Sembra che non ci sia un momento di pace per i contribuenti, ecco che cosa sta facendo l’Agenzia delle Entrate.
Quando ci sono i controlli da parte dell’Agenzia delle Entrate non è mai un buon momento. Noi vogliamo sempre che tutto vada per il meglio e facciamo il possibile.

Il problema dei controlli nasce quando si cambiano delle cose e, senza volerlo, commettiamo un errore. Andiamo a vedere meglio insieme la svolta dell’Agenzia delle Entrate.
Arrivano i controlli ai conti correnti, ecco cosa succede
Siamo assolutamente tutti d’accordo che avere un controllo sul conto corrente non rientra nelle cose che ci fanno piacere ma fa parte di alcune azioni che servono per contrastare chi evade il fisco, causando gravi problemi allo Stato. L’evasione ed il riciclaggio di denaro, poi, spesso sono legate ad azioni criminali.

Nel nostro paese, specialmente nell’ultimo anno si è riconosciuto un grande potere all’Agenzia delle entrate per le finalità appena indicate. Se, ovviamente, viene rilevato qualcosa di strano come prima cosa si avverte il cittadino che deve fornire delle spiegazioni. Come possiamo immaginare, per arrivare a questo i dati personali dell’interessato vengono controllati in modo molto minuzioso.
I controlli che sta facendo l’Agenzia delle entrate sono stati verificati anche dalla Corte europea dei diritti dell’uomo che li ha giudicati, in via potenziale, invasivi ed arbitrari. Tutto questo è successo per il ricorso che hanno presentato due contribuenti che hanno subito dei controlli molto approfonditi sui propri conti.

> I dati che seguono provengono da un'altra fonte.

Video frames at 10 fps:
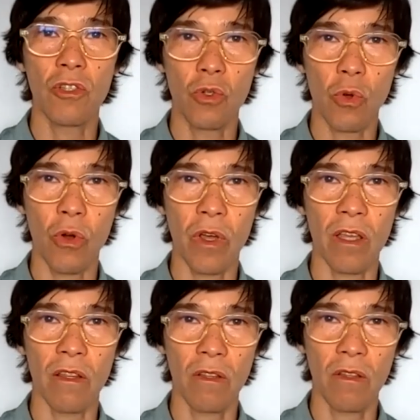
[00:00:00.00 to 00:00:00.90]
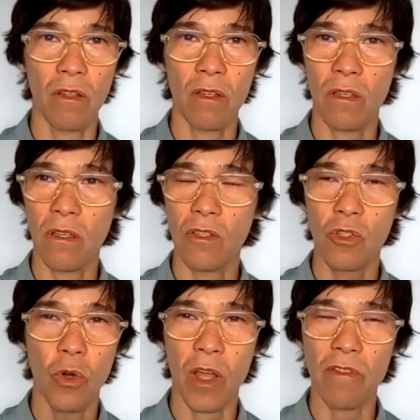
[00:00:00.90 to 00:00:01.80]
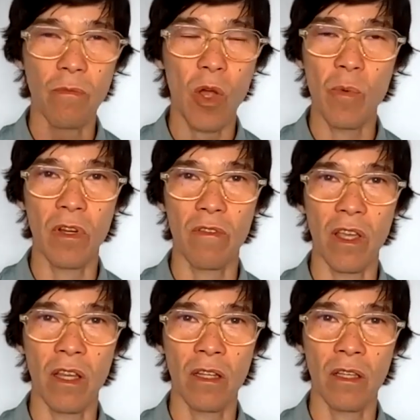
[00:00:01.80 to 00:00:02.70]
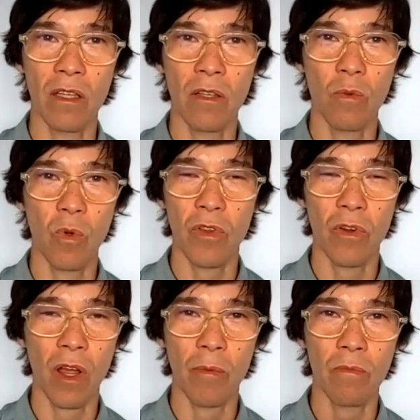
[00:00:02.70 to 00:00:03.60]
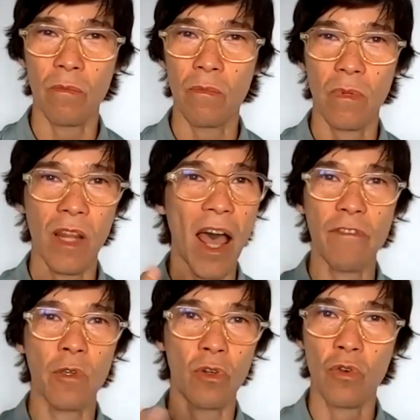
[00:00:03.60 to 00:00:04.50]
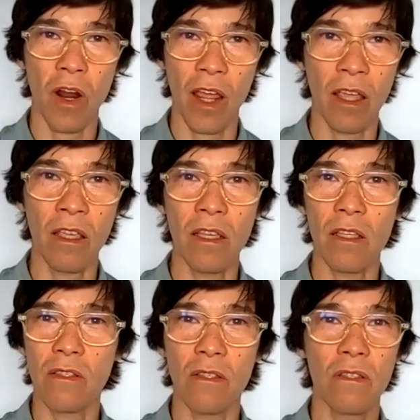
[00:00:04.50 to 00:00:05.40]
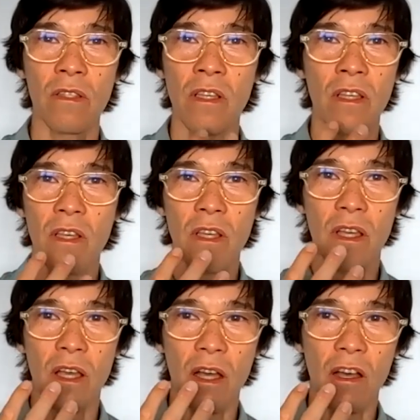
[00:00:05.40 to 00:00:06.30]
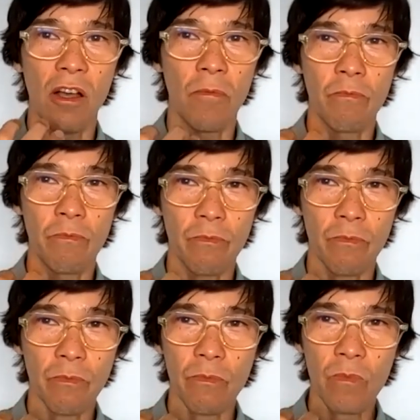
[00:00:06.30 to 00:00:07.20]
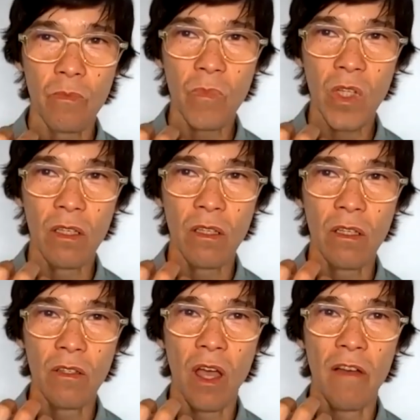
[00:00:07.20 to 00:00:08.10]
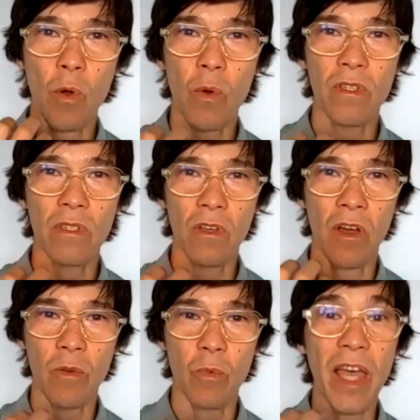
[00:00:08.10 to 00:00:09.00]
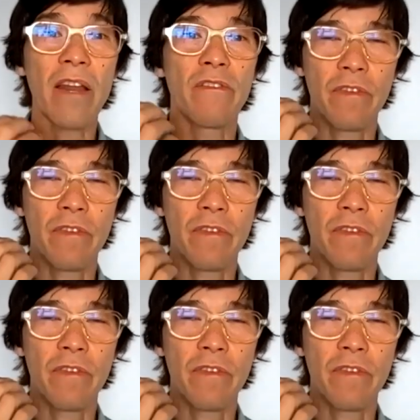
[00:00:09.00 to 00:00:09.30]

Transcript: enjoy every moment of it, whether I'm laughing or crying. It's just, I've always gone in with that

Loro hanno visto questo come una violazione della propria riservatezza. Serve, secondo l’Europa, un organo terzo ed imparziale, ovvero un giudice che autorizzi e confermi la leggittimità dei controlli che si vogliono effettuare. Al momento l’accesso ai dati bancari avviene con l’autorizzazione del direttore regionale o centrale dell’Agenzia delle entrate.
Parliamo quindi, come riportato anche da Money, di un atto amministrativo senza garanzie di imparzialità. In pratica l’Agenzia delle entrate chiede il controllo, lo autorizza e lo esegue.

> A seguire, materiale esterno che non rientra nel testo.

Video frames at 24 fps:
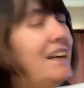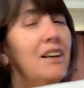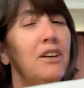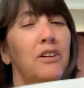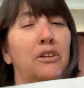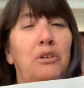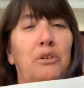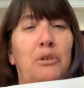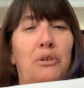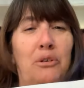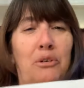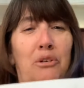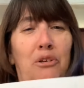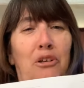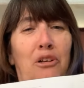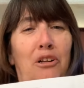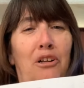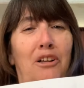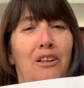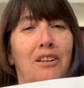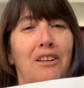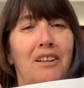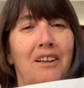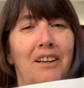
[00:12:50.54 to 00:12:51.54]

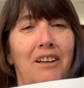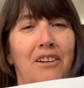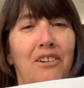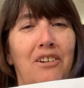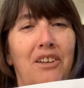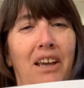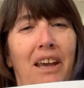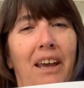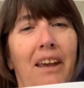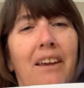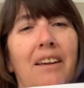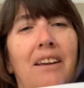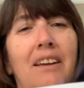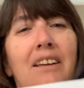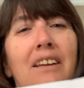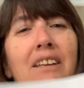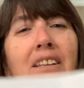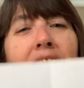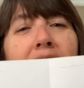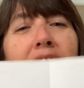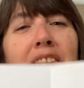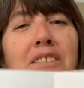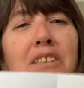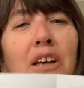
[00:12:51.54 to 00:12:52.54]
Cool. Okay,
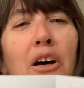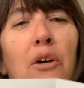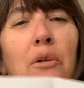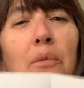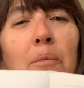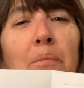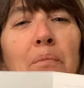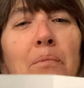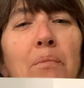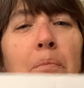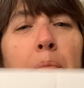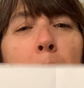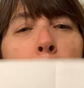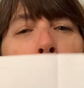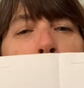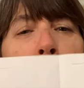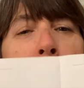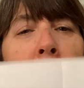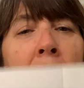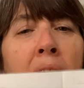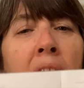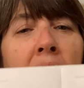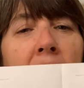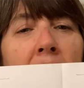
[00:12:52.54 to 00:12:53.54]
so
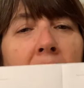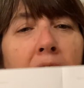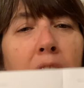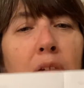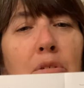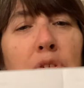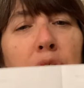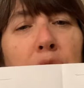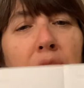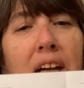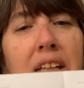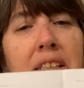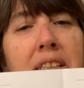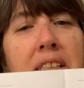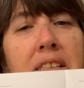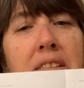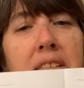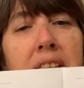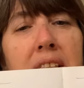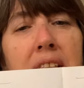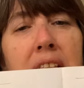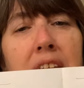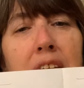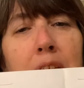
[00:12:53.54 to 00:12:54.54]
I will write
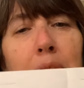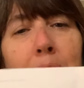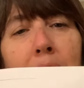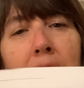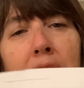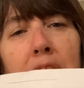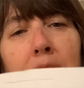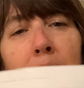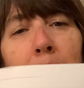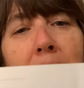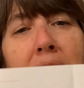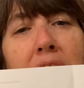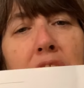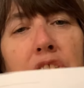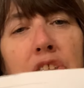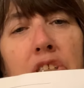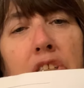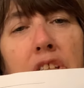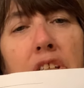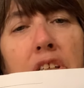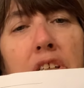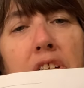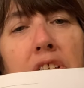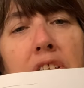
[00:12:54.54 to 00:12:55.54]
this in the email and make
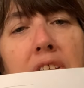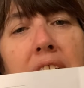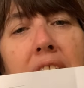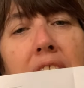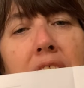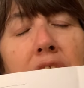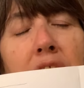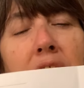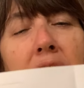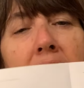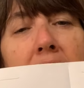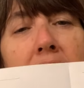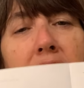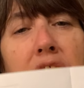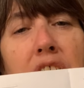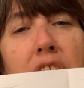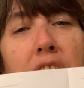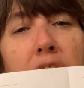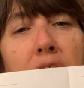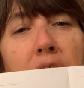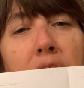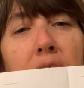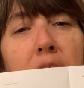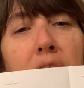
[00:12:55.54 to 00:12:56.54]
sure that you guys
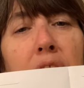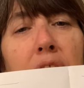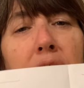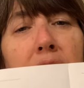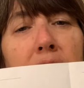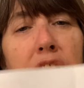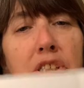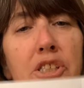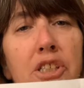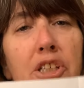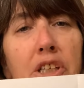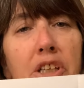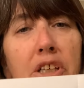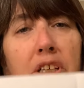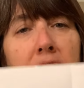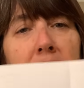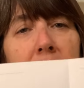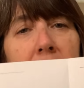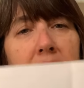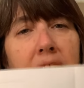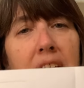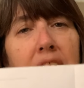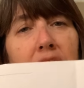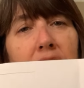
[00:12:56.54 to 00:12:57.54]
know for sure
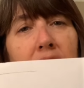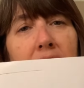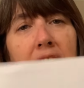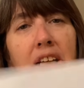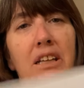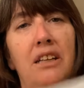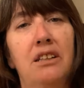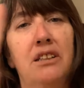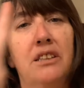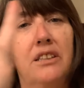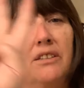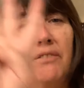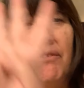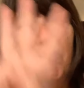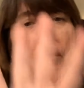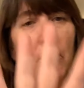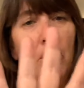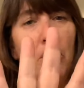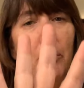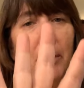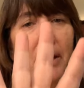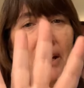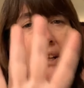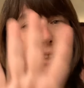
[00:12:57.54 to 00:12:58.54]
that you need the
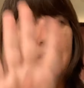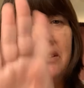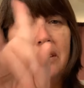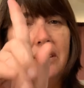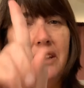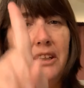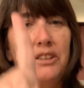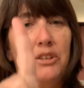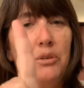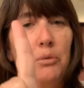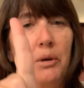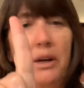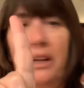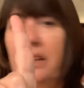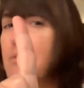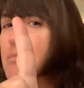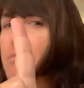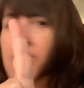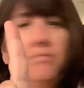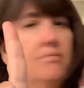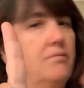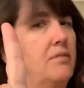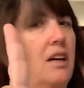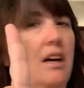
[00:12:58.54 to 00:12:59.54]
4 ways, not the
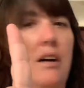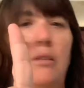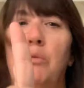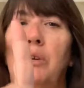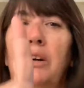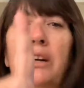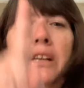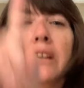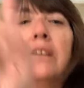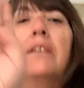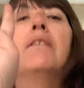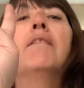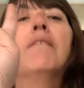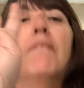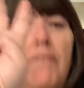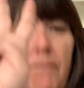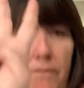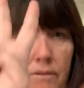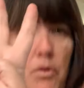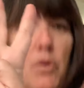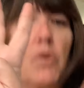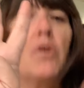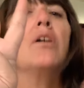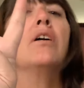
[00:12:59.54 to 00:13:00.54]
1, not 1,
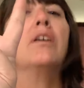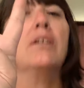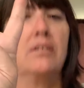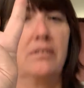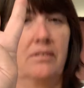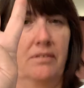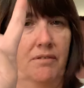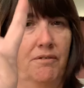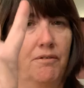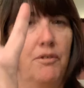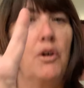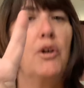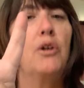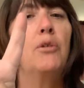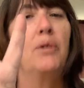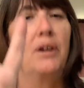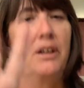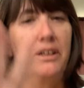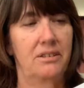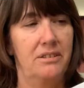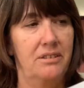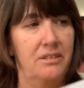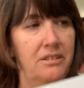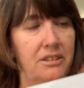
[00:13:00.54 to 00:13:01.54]
4. 4
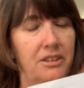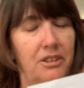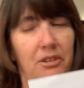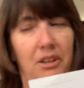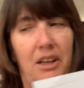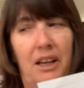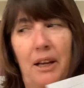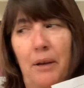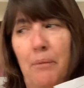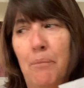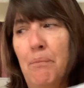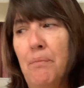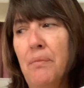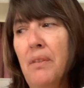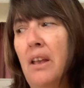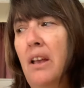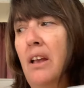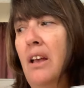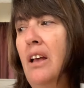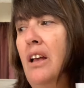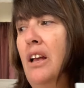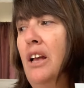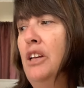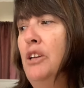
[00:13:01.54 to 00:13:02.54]
ways, okay?
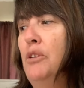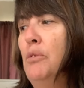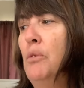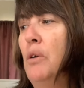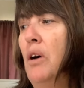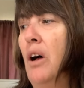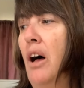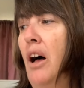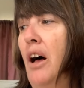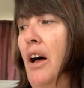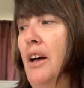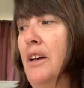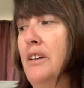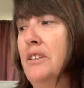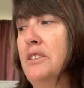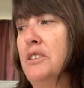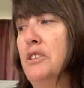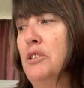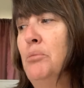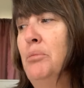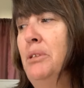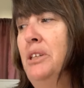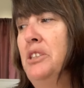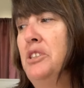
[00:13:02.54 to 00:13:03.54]
You will
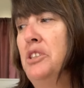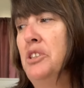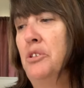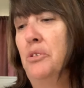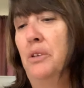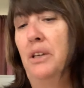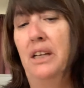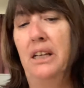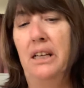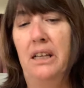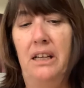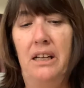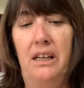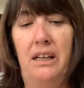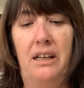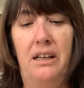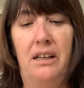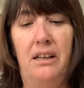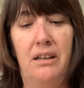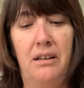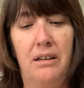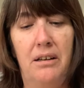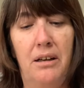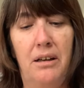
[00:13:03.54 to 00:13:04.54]
also be
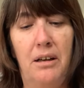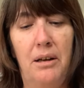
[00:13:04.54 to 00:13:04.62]
doing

Ovviamente, l’ente non agisce contro la legge perché anche la Corte di Cassazione ha confermato varie volte che non serve una autorizzazione.
Nei prossimi tempo potrebbero servire alcuni interventi per delineare meglio i confini e garantire una tutela giurisdizionale immediata per i cittadini.
In assenza di cambiamenti a breve termine le misure italiane sono passabili di impugnazione presso la Corte europea. Quindi, se credi che un controllo effettuato sul tuo conto non sia stato giusto, chiedi il parare ad un legale e potrebbe essere il caso di fare ricorso.